Faire tourner des éoliennes hautes comme des cathédrales à des dizaines de kilomètres de la côte: le défi ne semble pas faire peur aux Allemands, qui débordent d'ambition pour l'éolien «offshore», malgré une technologie encore balbutiante.

Dernier en date à dégainer son grand projet: le numéro deux allemand de l'énergie, RWE.

Le groupe entend construire deux ou trois sites de grande envergure au large de l'Allemagne, soit une capacité totale de 1000 mégawatts, ce qui représenterait selon des experts un investissement de 3 milliards d'euros.

Loin de tout triomphalisme, RWE a accompagné son annonce d'un sermon sur le défi technique représenté par les éoliennes géantes plantées en haute mer.

Alors que le gouvernement allemand veut alimenter 15% des foyers avec de l'électricité produite «off shore» d'ici 2030, soit jusqu'à 25.000 mégawatts, Fritz Vahrenholt, responsable de l'énergie renouvelable chez RWE, souligne dans la presse que «ce sont des ordres de grandeur auxquels nous n'avons jamais eu affaire.»

Il est sévère avec le fonds d'investissement américain Blackstone, qui avait fait sensation en annonçant un investissement d'environ 1 milliard d'euros dans un projet de grand parc éolien en mer en Allemagne.

«Blackstone sous-estime les risques», assène M. Vahrenholt.

Le fonds américain n'est pas le seul, loin de là, à se lancer dans l'aventure: au total, les autorités allemandes ont délivré des permis de construire pour près d'une vingtaine de parcs en mer Baltique ou en mer du Nord.

Mais pour l'instant, aucun projet n'a vraiment dépassé le stade du papier.

Le plus avancé est Alpha Ventus, un parc expérimental de 12 éoliennes d'une capacité de 5 mégawatts chacune, soit les modèles les plus puissants au monde. Le tout conduit par un consortium auquel participe le numéro un de l'énergie allemand, EON, Vattenfall Europe, filiale du groupe suédois du même nom, ou encore le groupe EWE.

Ce parc doit fonctionner à plein régime l'an prochain mais la première éolienne ne tourne toujours pas, alors que les champs offshore fleurissent déjà au large de l'Angleterre, du Danemark ou des Pays-bas.

«La situation chez nous est très différente», plaide le scientifique Kurt Rohrig, de l'institut universitaire Iset, spécialisé dans les énergies renouvelables.

«La loi allemand protège le littoral, ce qui oblige à bâtir très loin, souvent à plus de trente kilomètre de la terre», explique-t-il à l'AFP.

«Les éoliennes doivent résister à des vagues puissantes et il faut les ancrer à une profondeur dépassant parfois trente mètres», indique-t-il. Autre défi: amener l'électricité produite à terre.

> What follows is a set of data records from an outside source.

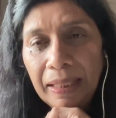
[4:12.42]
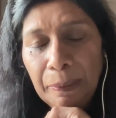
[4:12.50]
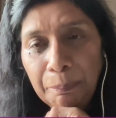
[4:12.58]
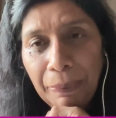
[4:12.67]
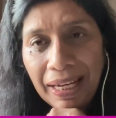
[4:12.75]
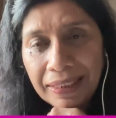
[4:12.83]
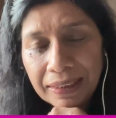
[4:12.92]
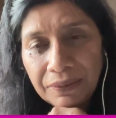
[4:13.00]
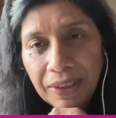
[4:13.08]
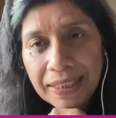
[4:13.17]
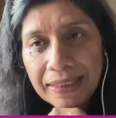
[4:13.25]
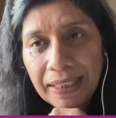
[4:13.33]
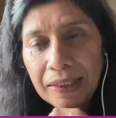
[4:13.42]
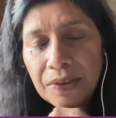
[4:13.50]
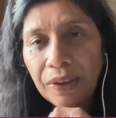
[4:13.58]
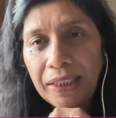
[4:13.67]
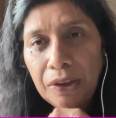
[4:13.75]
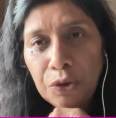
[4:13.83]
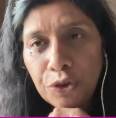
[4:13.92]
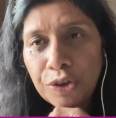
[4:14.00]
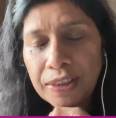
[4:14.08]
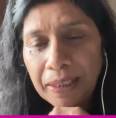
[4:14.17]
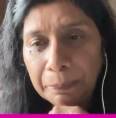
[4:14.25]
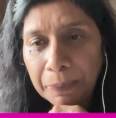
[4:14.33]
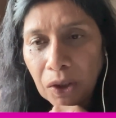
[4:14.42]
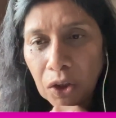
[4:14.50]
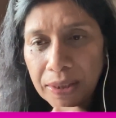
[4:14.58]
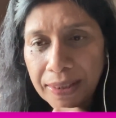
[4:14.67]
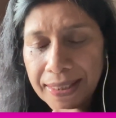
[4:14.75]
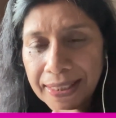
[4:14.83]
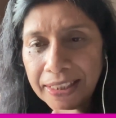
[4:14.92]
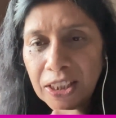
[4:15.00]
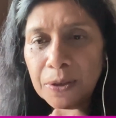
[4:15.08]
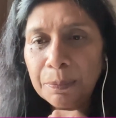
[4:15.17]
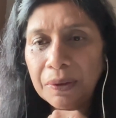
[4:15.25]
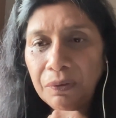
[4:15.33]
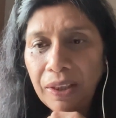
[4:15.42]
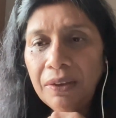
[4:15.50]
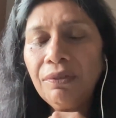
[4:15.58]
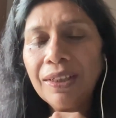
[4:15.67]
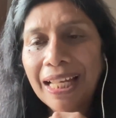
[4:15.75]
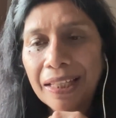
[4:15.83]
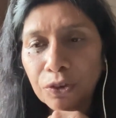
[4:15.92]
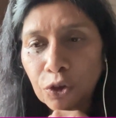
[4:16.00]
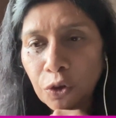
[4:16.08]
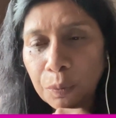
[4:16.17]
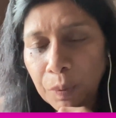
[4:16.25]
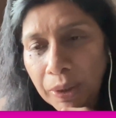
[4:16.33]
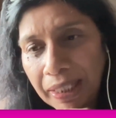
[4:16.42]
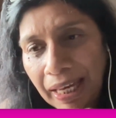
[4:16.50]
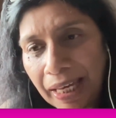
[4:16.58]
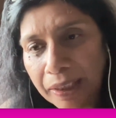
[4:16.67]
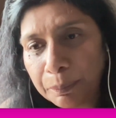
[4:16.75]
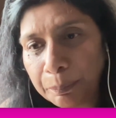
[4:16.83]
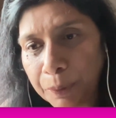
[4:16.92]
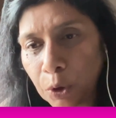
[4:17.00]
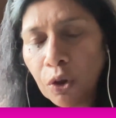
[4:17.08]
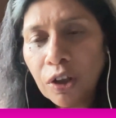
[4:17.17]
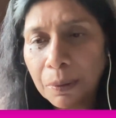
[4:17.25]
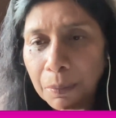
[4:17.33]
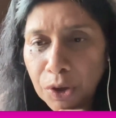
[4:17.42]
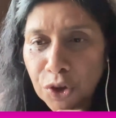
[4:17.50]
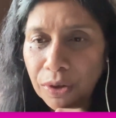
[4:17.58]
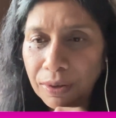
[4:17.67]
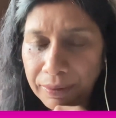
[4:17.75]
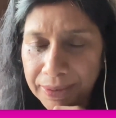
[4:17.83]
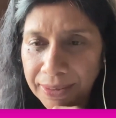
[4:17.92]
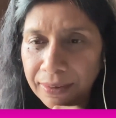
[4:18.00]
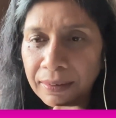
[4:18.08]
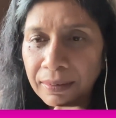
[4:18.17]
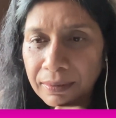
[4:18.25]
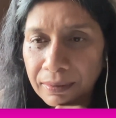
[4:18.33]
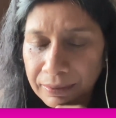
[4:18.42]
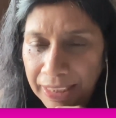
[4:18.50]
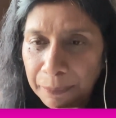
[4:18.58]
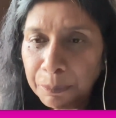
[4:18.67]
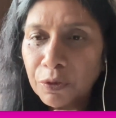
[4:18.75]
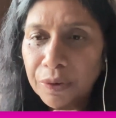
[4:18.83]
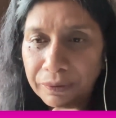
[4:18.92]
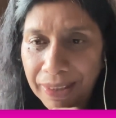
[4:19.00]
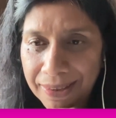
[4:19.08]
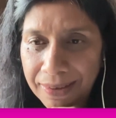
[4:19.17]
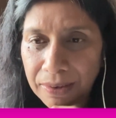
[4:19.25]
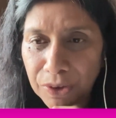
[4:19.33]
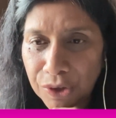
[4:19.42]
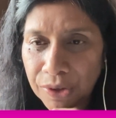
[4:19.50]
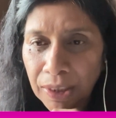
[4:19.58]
Impact investing is very interesting because it sits between philanthropy and pure commercial return type of investors.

La question se pose aussi de la maintenance de ces engins monstrueux, plus hauts que la cathédrale de Cologne, et inaccessibles par mauvais temps.

A dimensions inédites, tracas administratifs inédits. Le très sérieux magazine Der Spiegel a raconté récemment un casse-tête bureaucratique qui s'est posé au plus haut niveau à propos de l'installation de toilettes dans les éoliennes pour les techniciens de maintenance.

«Ce débat sur le petit coin montre bien pourquoi, parfois, rien n'avance en Allemagne», soupire Fritz Varenholt (RWE).

Malgré les obstacles, Andreas Wagner, directeur de la Fondation pour l'énergie éolienne offshore, est optimiste: «Toutes les conditions légales et économiques sont désormais en place.»

En particulier, le gouvernement vient de garantir des subventions généreuses à ce mode de production d'électricité.

M. Rohrig, de l'Iset, juge que les objectifs fixés pour 2030 sont «réalistes», mais estime que si les éoliennes sur terre ferme seront rentables sans subventions «dans deux ou trois ans», les engins en haute mer devront attendre «une dizaine d'années» pour y arriver.